The Liuzhuang Coal Mine is located in the western part of the Huainan Coalfield, with a mining area of approximately 82.2114 km2 and a production capacity of 11 million tons per year (Figure 1). The coalbed gas content in the mining area is relatively low, with an average gas content of 3.2 m3/t. Although the gas content of the mine is relatively small, due to the high mining intensity, the occurrence frequency of the gas concentration exceeding 0.6% in the upper corner of the working face during coal mining is seven times per month. This value makes it very difficult to control gas disasters in the mine. Owing to the low gas content of the mine, facilitating the coalbed gas extraction using the coalbed permeability enhancement method is not effective enough. The coalbed in Liuzhuang Mine is a spontaneous-combustion coalbed, and a short-term air injection will not cause spontaneous combustion of the coal body. Therefore, the efficiency of the coalbed gas extraction can be enhanced by injecting air into the coalbed.
The average thickness of coalbed 11-2 in Liuzhuang Mine is 4.3 m, and the spacing between the underground gas extraction boreholes is 4 m. In this study, the minimum gas extraction unit (two boreholes and their intermediate coal body) was selected for numerical simulation, with a model size of 4 × 4.3 m (Figure 2). The borehole wall was set as Dirichlet boundary conditions, with roller support conditions applied to the surrounding boundary. For the convenience of observing the simulation effect, a reference line A-B is drawn, and the coordinates of point A and point B are (0, 2.15) and (4, 2.15), respectively. The numerical simulation parameters are set according to the geological conditions of the coal and rock in Liuzhuang Mine, with initial gas pressure, temperature, and permeability of 0.45 MPa, 298.5 K, and 9 × 10−17 m2, respectively. Other numerical simulation parameters are listed in Table 1.

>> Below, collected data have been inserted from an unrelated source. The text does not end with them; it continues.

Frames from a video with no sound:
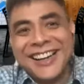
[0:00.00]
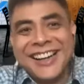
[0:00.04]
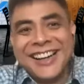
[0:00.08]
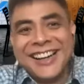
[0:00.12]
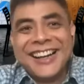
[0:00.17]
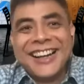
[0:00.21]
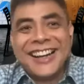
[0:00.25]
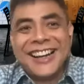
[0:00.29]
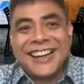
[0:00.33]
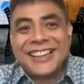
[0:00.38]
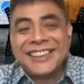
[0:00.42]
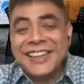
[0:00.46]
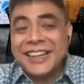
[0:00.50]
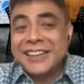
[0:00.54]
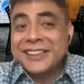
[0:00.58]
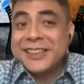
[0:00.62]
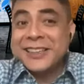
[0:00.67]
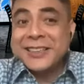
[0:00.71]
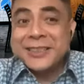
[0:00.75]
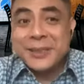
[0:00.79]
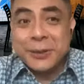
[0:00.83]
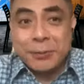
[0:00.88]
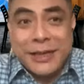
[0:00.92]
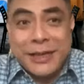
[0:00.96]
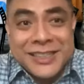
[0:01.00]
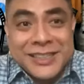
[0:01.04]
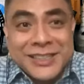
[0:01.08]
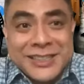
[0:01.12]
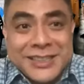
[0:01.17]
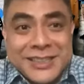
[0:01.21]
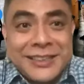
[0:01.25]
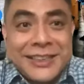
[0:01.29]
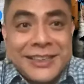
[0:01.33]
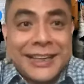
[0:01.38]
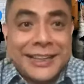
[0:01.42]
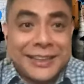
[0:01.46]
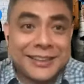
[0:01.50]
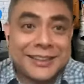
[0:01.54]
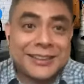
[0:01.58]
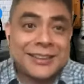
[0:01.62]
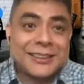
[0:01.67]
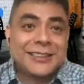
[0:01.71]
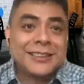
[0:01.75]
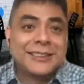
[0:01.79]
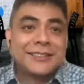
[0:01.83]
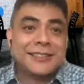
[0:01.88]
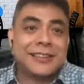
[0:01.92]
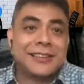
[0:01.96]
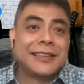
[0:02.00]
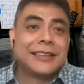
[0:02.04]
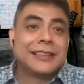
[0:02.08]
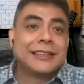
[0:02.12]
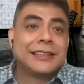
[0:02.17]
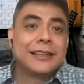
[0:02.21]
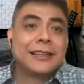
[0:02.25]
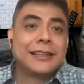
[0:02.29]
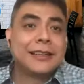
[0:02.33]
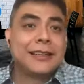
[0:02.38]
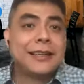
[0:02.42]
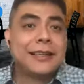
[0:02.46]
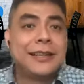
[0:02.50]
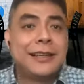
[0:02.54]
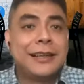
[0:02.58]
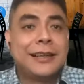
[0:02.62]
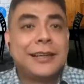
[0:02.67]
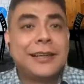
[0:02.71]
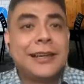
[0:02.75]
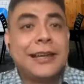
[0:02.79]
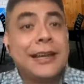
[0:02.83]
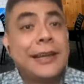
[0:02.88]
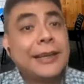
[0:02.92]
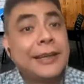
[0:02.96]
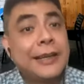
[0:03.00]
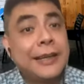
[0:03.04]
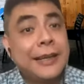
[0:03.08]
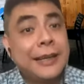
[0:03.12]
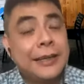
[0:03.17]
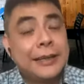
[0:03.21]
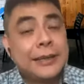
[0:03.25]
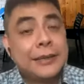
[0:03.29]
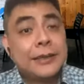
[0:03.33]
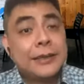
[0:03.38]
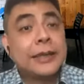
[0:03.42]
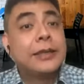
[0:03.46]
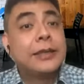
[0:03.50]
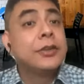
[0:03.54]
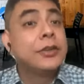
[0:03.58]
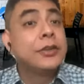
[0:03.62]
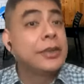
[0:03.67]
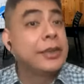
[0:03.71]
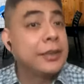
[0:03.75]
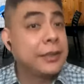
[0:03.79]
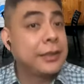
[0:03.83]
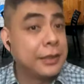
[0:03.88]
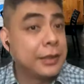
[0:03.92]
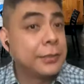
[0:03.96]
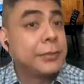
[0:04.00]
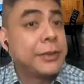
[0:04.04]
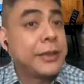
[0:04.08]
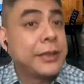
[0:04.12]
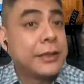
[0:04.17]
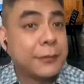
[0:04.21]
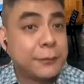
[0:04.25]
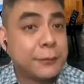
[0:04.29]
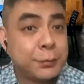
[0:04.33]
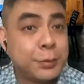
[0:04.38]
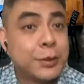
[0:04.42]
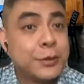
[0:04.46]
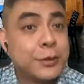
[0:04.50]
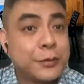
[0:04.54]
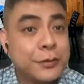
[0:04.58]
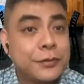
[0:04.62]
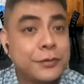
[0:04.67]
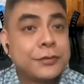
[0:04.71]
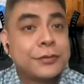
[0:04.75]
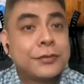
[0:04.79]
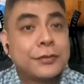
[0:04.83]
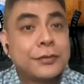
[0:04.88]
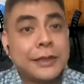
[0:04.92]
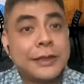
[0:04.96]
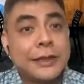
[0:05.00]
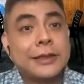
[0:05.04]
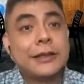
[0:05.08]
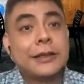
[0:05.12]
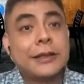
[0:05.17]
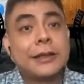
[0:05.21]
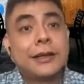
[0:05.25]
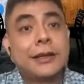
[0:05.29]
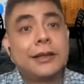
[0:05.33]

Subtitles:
I think it's a balancing act, right? And you need a bit of both, right?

3.2. The Influence of Air Injection into the Coalbed for Coalbed Gas Extraction

Figure 3 presents the variations in CH4 production rate and cumulative CH4 production under three different conditions: no air injection, injection starts on the first day, and injection starts on the 30th day. As can be seen in Figure 3, when no air is injected into the borehole, the maximum CH4 production rate is only 0.71 L/min. The CH4 production rate rapidly decreased during the extraction process, and the average CH4 production rate after 90 days of extraction was only 0.31 L/min. After 30 days of extraction, 0.6 MPa of air was injected into the gas injection hole, and the CH4 production rate increased rapidly from 0.34 L/min to 0.57 L/min on the day of gas injection, an increase of 67.64%. When air was injected into the coal seam on the day of extraction, the maximum CH4 production rate was 0.72 L/min, which was 132.26% higher than that under the condition of no air injection.
As shown in Figure 4, when air was not injected, the CH4 content in the coalbed decreased slowly. The CH4 content was lowest near the extraction borehole. When the extraction time was 90 days, the maximum CH4 content in the coalbed was 3.47 m3/t. When air was injected into the coalbed 30 days after extraction, a large reduction zone of CH4 content was formed near the injection borehole, and the CH4 content in the entire coalbed extraction area was significantly reduced. When the extraction time was 90 days, the maximum CH4 content in the coal seam was 3.08 m3/t. When air was injected into the injection borehole at the beginning of the extraction project, when the extraction time was 90 days, the maximum CH4 content in the coal seam was only 2.96 m3/t, which is far less than that of the above two conditions. The injection of high-pressure air into the coalbed cannot only promote CH4 desorption but also increase the migration speed of CH4 in the coalbed and improve the efficiency of coalbed gas extraction in the extraction borehole.
Figure 5 shows the variation of permeability under different air injection conditions. As illustrated in Figure 5, when there was no air injected into the coalbed, the permeability of the coalbed continuously increased slightly during gas drainage. This is because gas desorption shrinks the coal skeleton, increasing the coal porosity and permeability. When air was injected into the coalbed, the adsorption capacity of O2 in the air was greater than that of CH4, and the coal skeleton expanded after absorbing O2, resulting in a rapid decrease in the permeability of the coal body. The decrease in coalbed permeability was closely related to the amount of air injection. When the air injection time was 90 d, the permeability of the coalbed near the gas injection port increased to the original 97.43% (Figure 6).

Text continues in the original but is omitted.